**THE INPUT:**
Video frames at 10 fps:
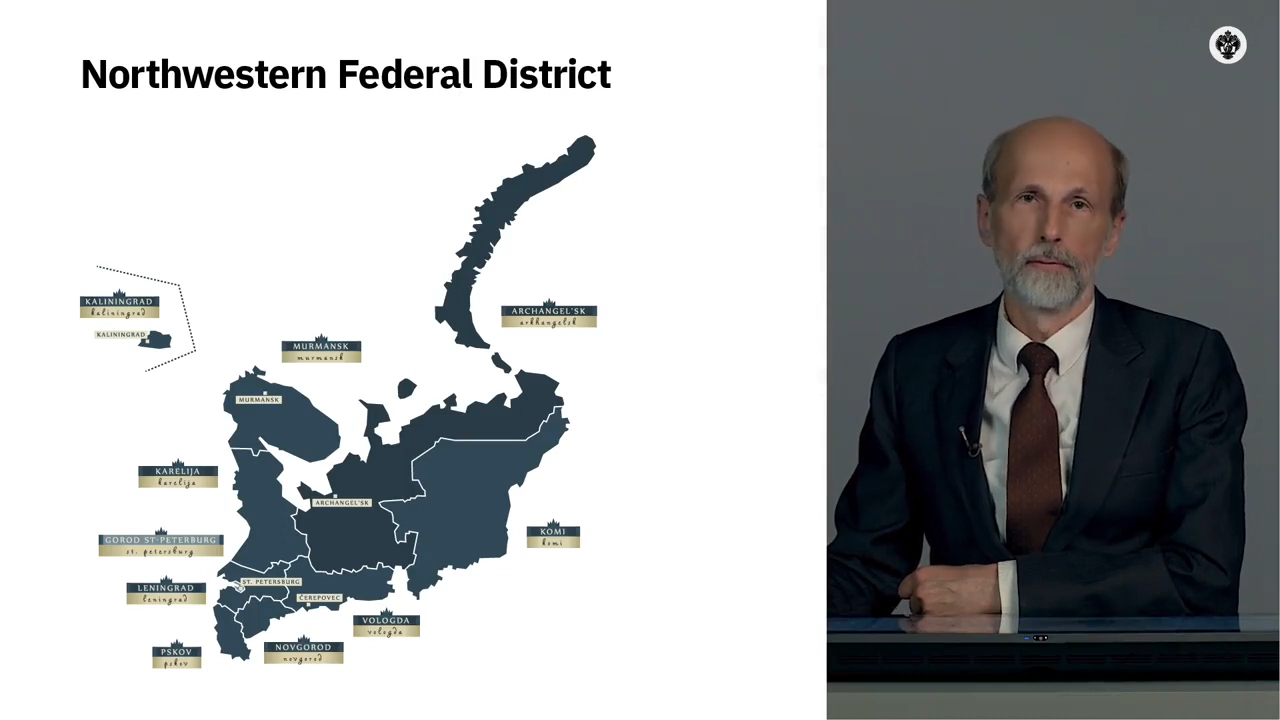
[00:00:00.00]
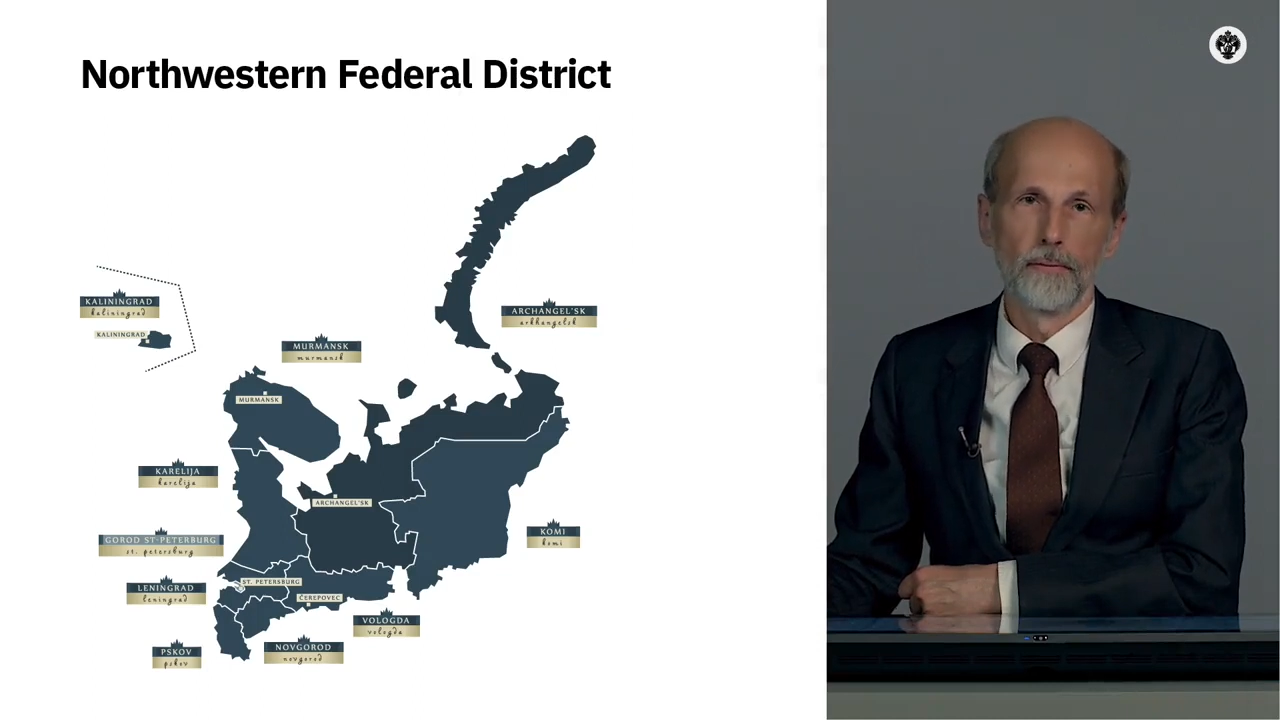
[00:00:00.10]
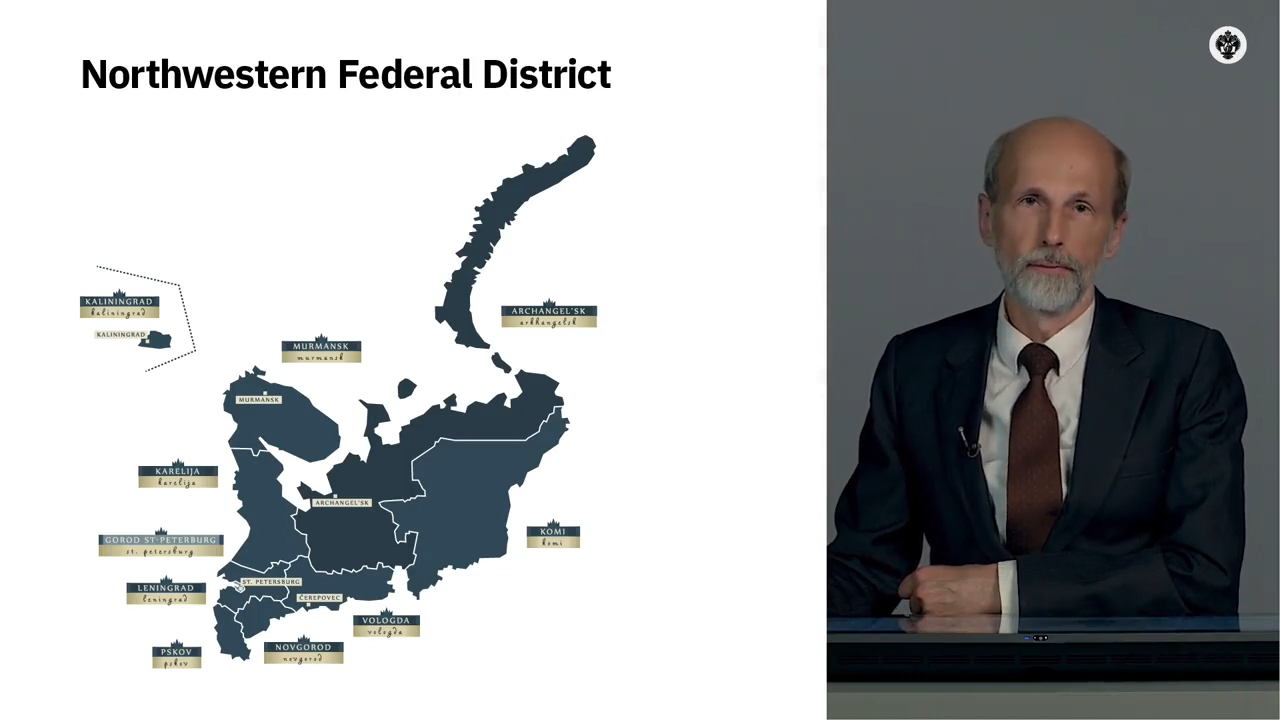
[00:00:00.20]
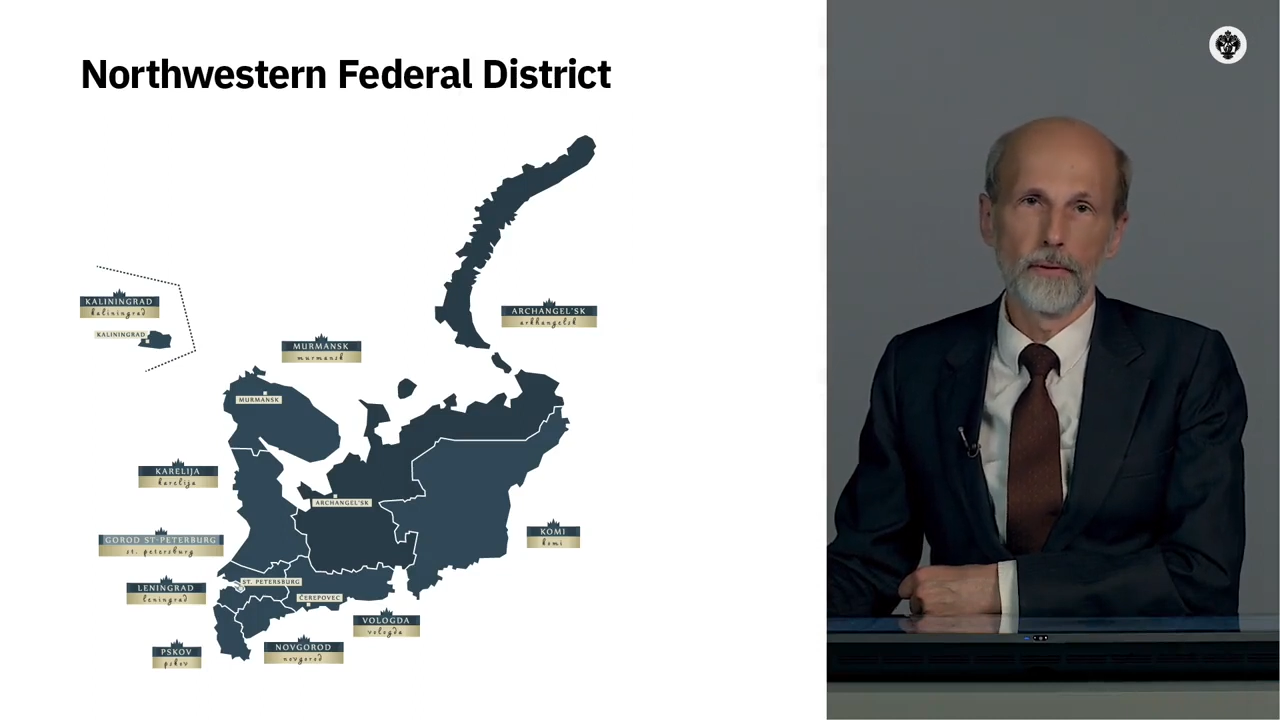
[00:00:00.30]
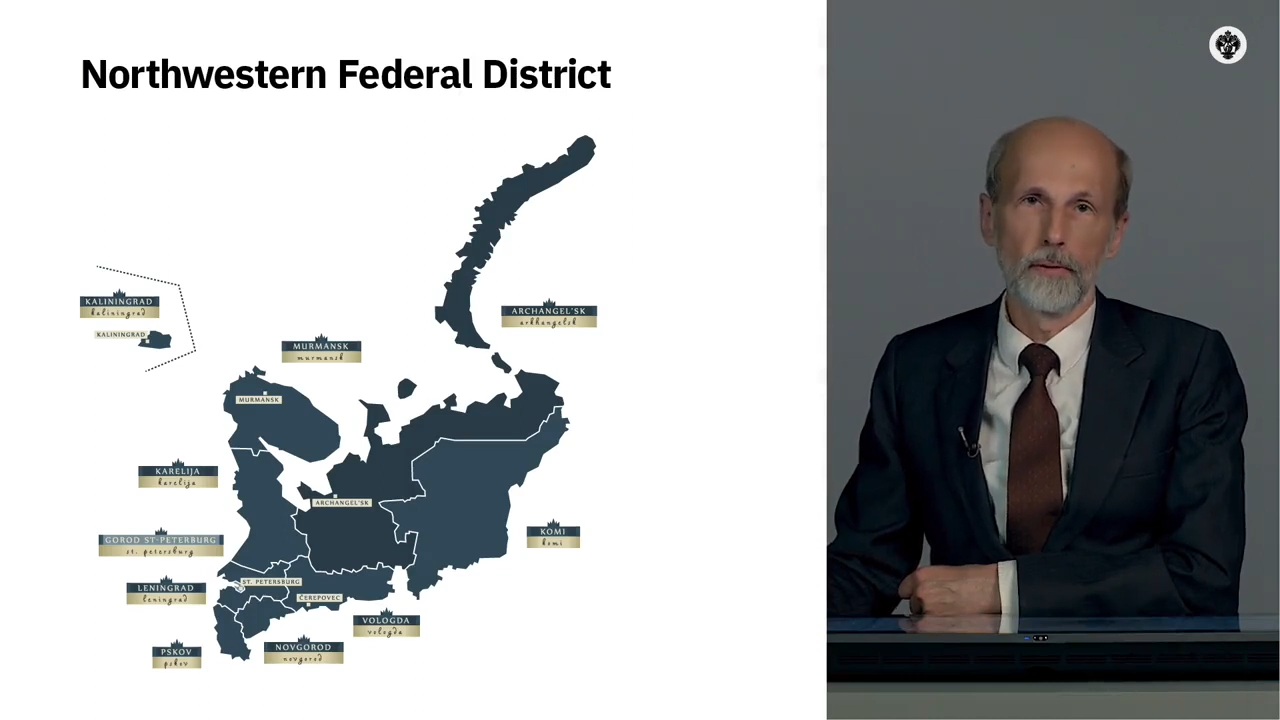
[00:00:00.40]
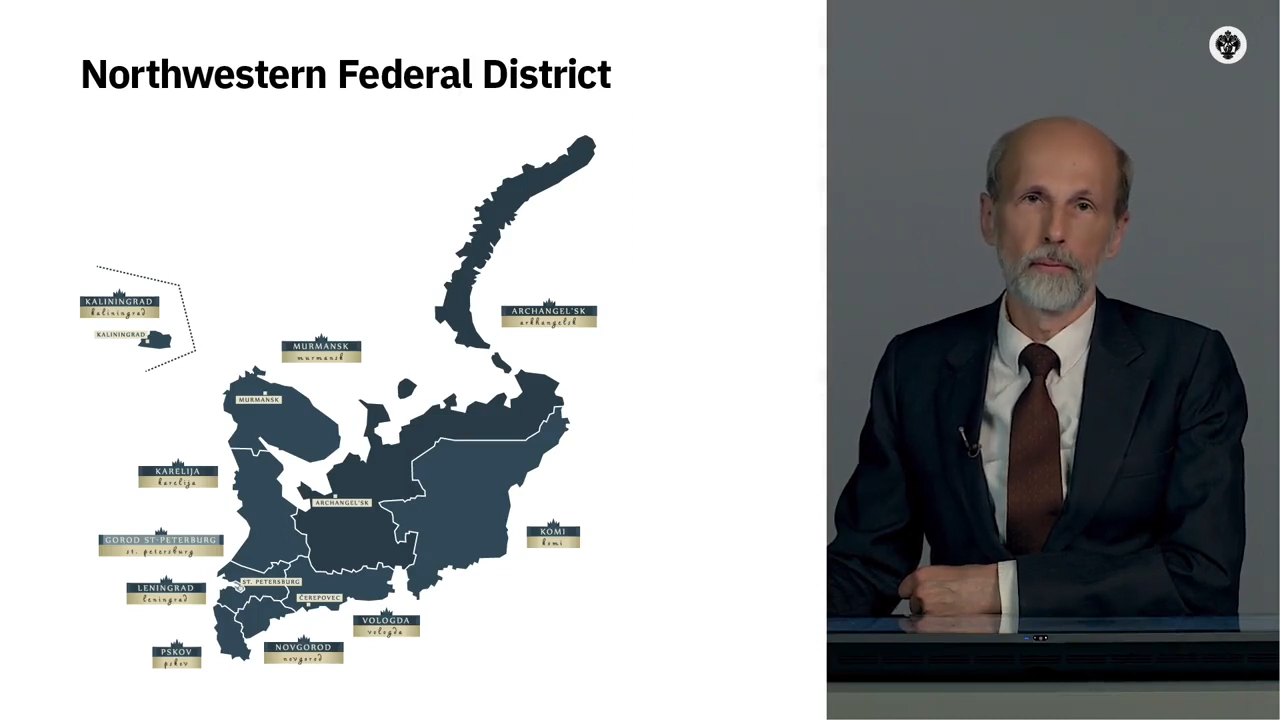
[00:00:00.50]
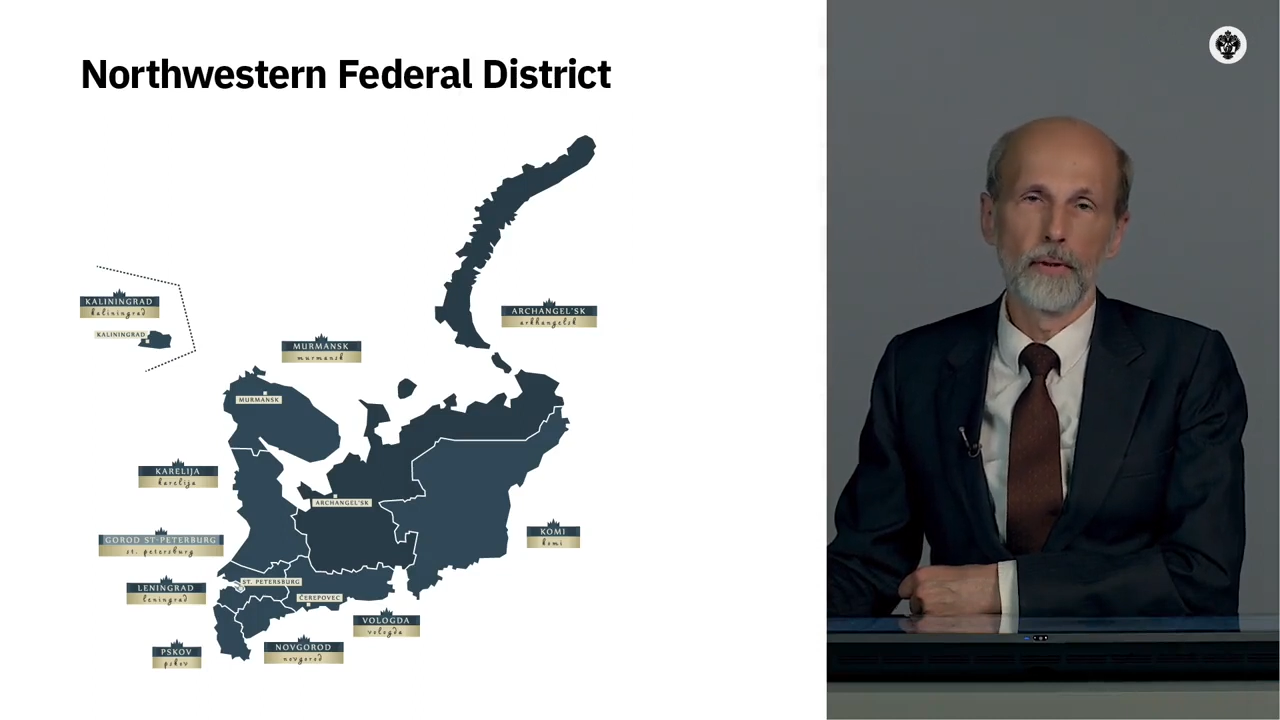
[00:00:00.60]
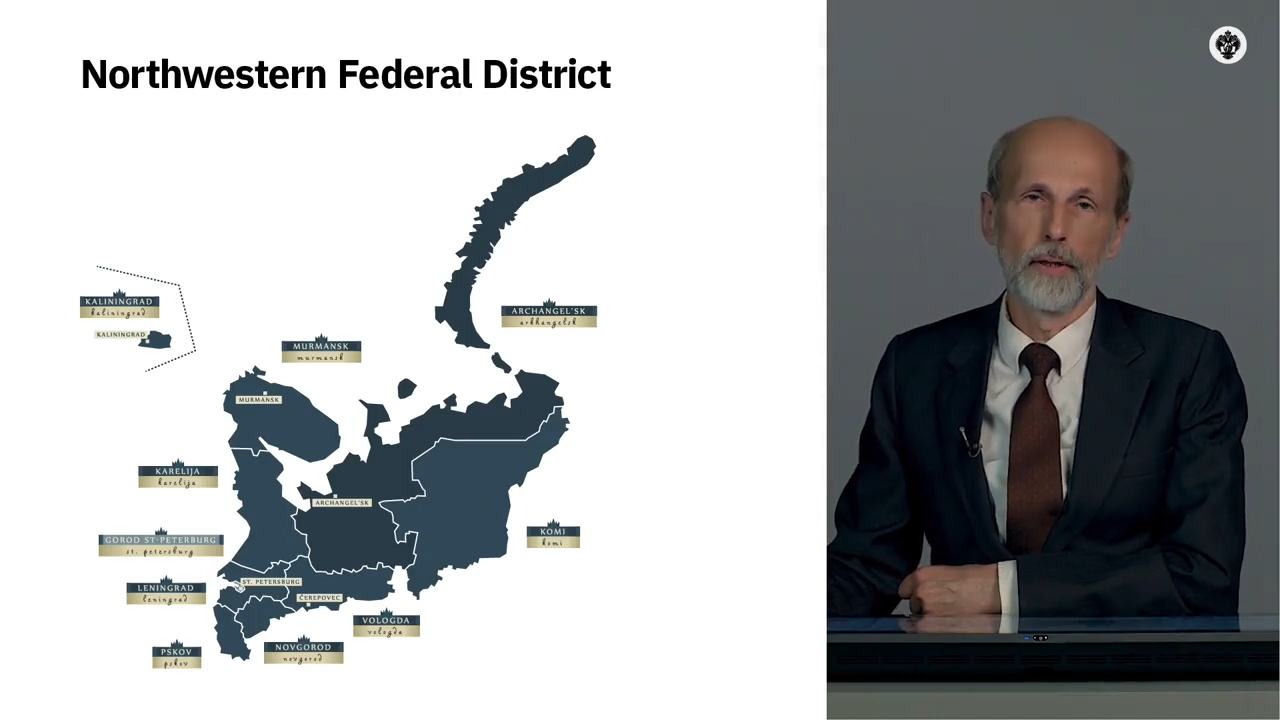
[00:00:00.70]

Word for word: from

**PROBLEM TO WORK ON:** Begin the copy at the line containing "[00:00:00.20]" and end it at the final line of the material above, reproducing each line exactly and omitting pictures.

**TASK SOLUTION:**
[00:00:00.20]
[00:00:00.30]
[00:00:00.40]
[00:00:00.50]
[00:00:00.60]
[00:00:00.70]

Word for word: from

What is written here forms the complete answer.